Teratogenic phase specificity of butyl benzyl phthalate in rats

Abstract

Pregnant rats were given butyl benzyl phthalate (BBP) by gastric intubation at a dose of 0.6, 0.75 or 1.0 g/kg on days 7–9, 10–12 or 13–15 of pregnancy. While treatment with BBP on days 7–9 or 13–15 at doses of 0.75 and 1.0 g/kg was significantly teratogenic, no evidence of teratogenicity was detected when BBP was given on days 10–12. The incidence of malformed fetuses was proportional to the dose of BBP. Treatment on days 7–9 with BBP at doses of 0.75 g/kg and above caused a significant increase in the number of skeletal malformations, such as fusion of the cervical vertebral arches and deformity of the thoracic vertebrae, but neither external nor internal malformations.
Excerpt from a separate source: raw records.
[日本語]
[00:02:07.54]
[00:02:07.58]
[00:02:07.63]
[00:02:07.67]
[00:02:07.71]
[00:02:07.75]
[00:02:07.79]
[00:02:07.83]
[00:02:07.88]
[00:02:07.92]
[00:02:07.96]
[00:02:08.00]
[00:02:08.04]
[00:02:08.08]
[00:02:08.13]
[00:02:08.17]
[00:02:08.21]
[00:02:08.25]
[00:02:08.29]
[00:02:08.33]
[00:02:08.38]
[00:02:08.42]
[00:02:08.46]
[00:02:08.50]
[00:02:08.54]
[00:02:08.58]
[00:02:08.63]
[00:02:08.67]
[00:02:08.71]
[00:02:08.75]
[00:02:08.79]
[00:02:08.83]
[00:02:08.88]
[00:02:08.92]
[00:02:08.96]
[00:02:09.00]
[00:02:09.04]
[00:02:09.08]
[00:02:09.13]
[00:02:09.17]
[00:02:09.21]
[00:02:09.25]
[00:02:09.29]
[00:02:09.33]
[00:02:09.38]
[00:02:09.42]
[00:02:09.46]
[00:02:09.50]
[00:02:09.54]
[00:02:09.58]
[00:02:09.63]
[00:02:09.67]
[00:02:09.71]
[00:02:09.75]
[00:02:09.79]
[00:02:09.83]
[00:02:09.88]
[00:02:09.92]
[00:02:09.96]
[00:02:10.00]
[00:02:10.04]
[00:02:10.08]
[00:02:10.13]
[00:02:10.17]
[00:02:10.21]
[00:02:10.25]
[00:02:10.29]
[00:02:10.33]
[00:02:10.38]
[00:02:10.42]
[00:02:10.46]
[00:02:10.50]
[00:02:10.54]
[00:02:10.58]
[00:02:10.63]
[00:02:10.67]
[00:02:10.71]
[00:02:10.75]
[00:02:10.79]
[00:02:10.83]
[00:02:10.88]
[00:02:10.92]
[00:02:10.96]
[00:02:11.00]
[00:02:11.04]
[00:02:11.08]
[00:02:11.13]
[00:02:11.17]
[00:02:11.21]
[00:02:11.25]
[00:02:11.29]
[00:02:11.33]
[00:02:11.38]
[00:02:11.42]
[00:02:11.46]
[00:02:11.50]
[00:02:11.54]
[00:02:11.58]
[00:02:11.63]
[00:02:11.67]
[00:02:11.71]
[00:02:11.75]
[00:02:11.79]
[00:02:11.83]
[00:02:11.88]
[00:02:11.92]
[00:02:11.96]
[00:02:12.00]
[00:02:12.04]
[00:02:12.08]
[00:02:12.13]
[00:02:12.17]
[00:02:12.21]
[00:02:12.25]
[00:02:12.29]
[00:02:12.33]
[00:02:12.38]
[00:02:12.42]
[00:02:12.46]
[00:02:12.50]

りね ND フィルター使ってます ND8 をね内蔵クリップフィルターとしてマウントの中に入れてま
Treatment on days 13–15 with two higher doses of BBP resulted in a significantly increased incidence of fetuses with external and skeletal malformations such as cleft palate and fusion of the sternebrae. The highest incidence of malformed fetuses occurred after treatment with BBP on days 13–15. It could be concluded that the susceptibility to the teratogenicity of BBP varies with the developmental stage at the time of administration.